事業会社マーケターのさんぽ道

事業会社のマーケッターがメディアやブランディングについて寄り道散歩。

新しい自分が見たいのだ――仕事する

「新しい自分が見たいのだ――仕事する」

陶芸家 河井寛次郎さんの言葉です。同日の日本経済新聞 夕刊「夕刊文化」に掲載されていた秋本治さんのインタビューで知りました。秋本さんは長寿漫画「こちら葛飾区亀有公園前派出所」を35年にわたり執筆し続けている漫画家です。その秋本さんが河井さんのこの言葉を好きとしているそうな。

同記事によると、秋本さんは連載を続ける35年もの間、新鮮味を失うことなくこち亀を描き続けてきました。多彩なキャラクターと時代の変化の少し先を読んだテーマで、常に読者に楽しんでもらえるようにアイデアを形にし続けてきたのでしょう。1つのことを追求し続けるスタイルは職人そのものであり、畏敬の念を抱かざるを得ません。河井さんの言葉は、秋本さんの生き方を象徴しているのでしょう。

「僕も開けていないドアがまだまだある気がする。それを探しながら描いている」

そんな秋本さんが同インタビューで発した結びの言葉がまた素敵。作品に対するあくなき探究心と秋本さんの生き様が透けて見えます。ともにまだ見ぬ未来の自分に無限の可能性を重ね、目の前にある仕事に臨んでいるのでしょう。河井さんの言葉に対する格別のアンサーソングですね。

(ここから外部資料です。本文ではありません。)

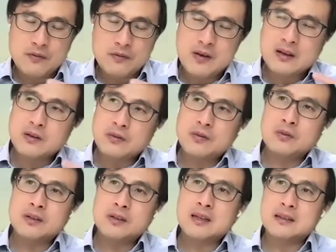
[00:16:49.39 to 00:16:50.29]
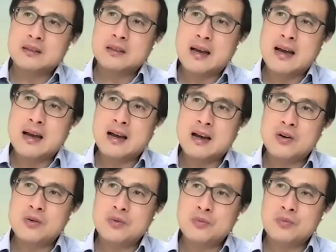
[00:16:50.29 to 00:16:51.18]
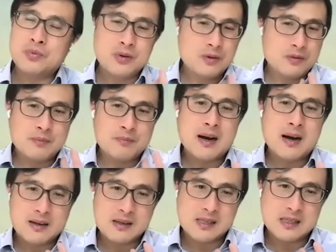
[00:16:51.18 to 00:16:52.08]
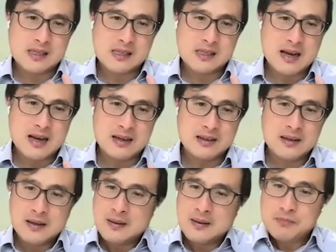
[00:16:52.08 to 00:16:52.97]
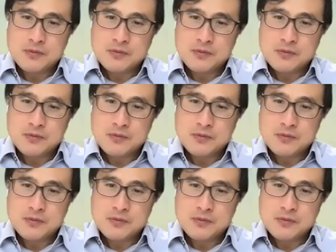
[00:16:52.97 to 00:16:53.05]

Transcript: When in fact, if you look at how the body is designed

このスタンスには非常に共鳴するところがあります。「できないことができるようになる」――これが自分のモチベーションの源泉であり、それがチームやサービスを提供するユーザーに貢献するものであれば、言うことはありません。社会のために、世界のために、なんて大きな絵を描かなくてもいい。「地道に、淡々と」自分の成長や変化を求めて生きるのもいいじゃないですか。両氏の言葉は、自分自身のスタンスをぶらさずに生きようという気持ちを強く持たせてくれるものでした。